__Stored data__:

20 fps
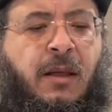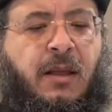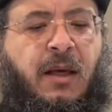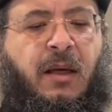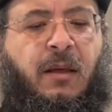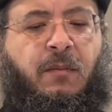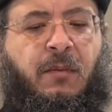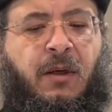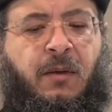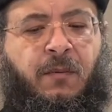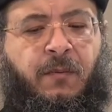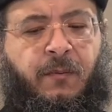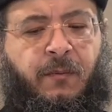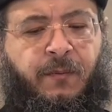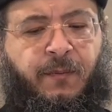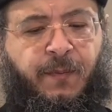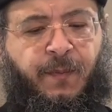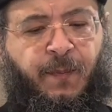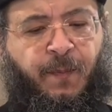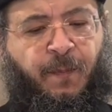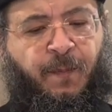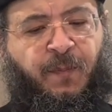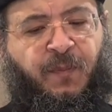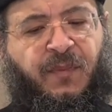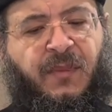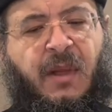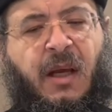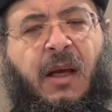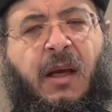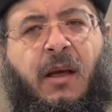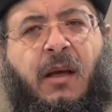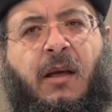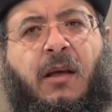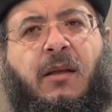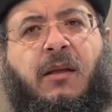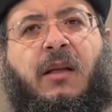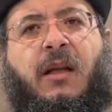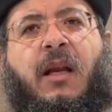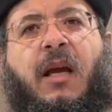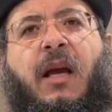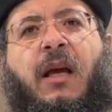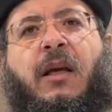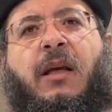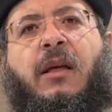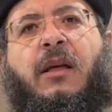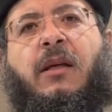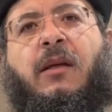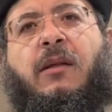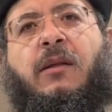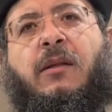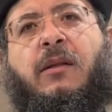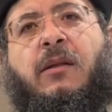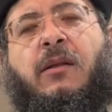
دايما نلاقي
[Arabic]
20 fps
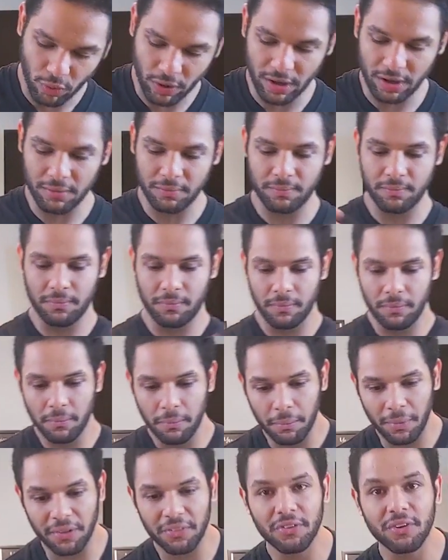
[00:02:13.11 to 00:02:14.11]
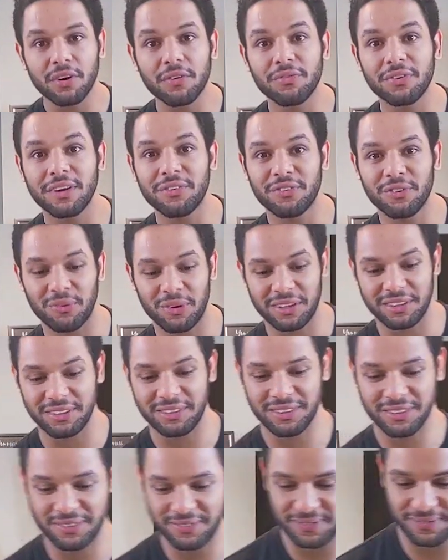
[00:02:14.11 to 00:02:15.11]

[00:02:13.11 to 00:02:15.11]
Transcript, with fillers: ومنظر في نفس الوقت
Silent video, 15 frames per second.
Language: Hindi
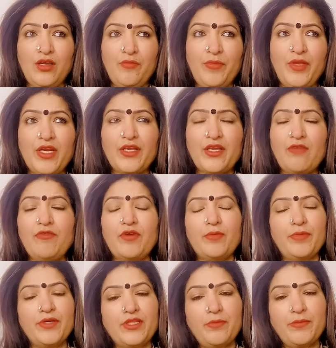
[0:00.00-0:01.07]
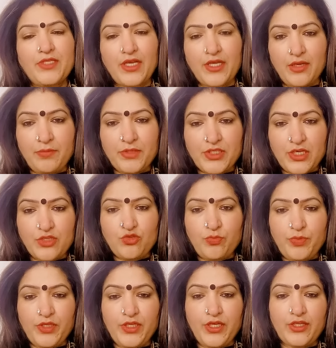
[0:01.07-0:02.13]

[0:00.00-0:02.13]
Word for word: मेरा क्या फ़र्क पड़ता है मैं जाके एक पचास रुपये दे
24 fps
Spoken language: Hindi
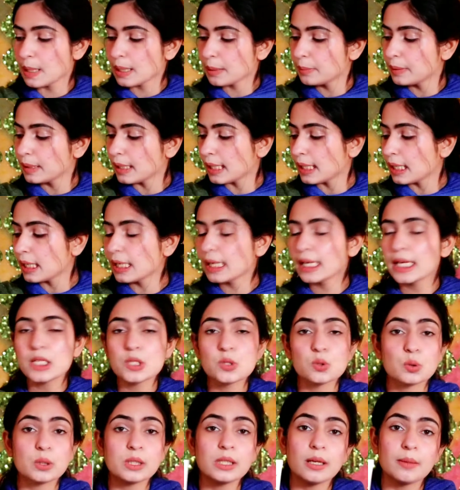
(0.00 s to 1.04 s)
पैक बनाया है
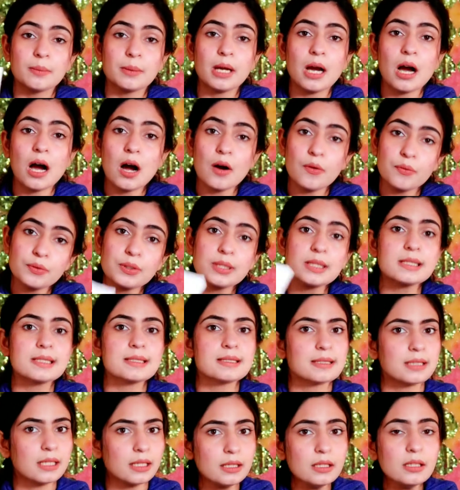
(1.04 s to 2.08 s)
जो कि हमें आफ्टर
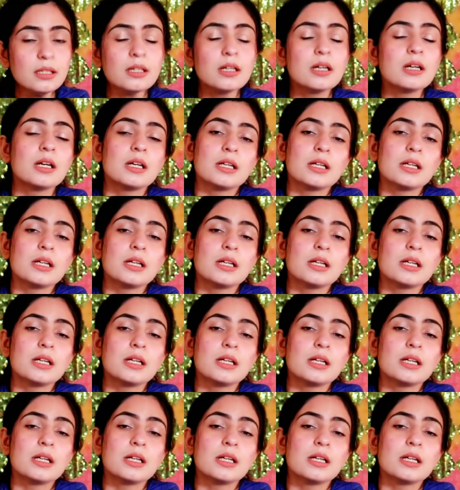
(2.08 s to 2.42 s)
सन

__Instructions to follow__: Pull every line containing "Hindi" out of the records.

__Written response__:
Language: Hindi
Spoken language: Hindi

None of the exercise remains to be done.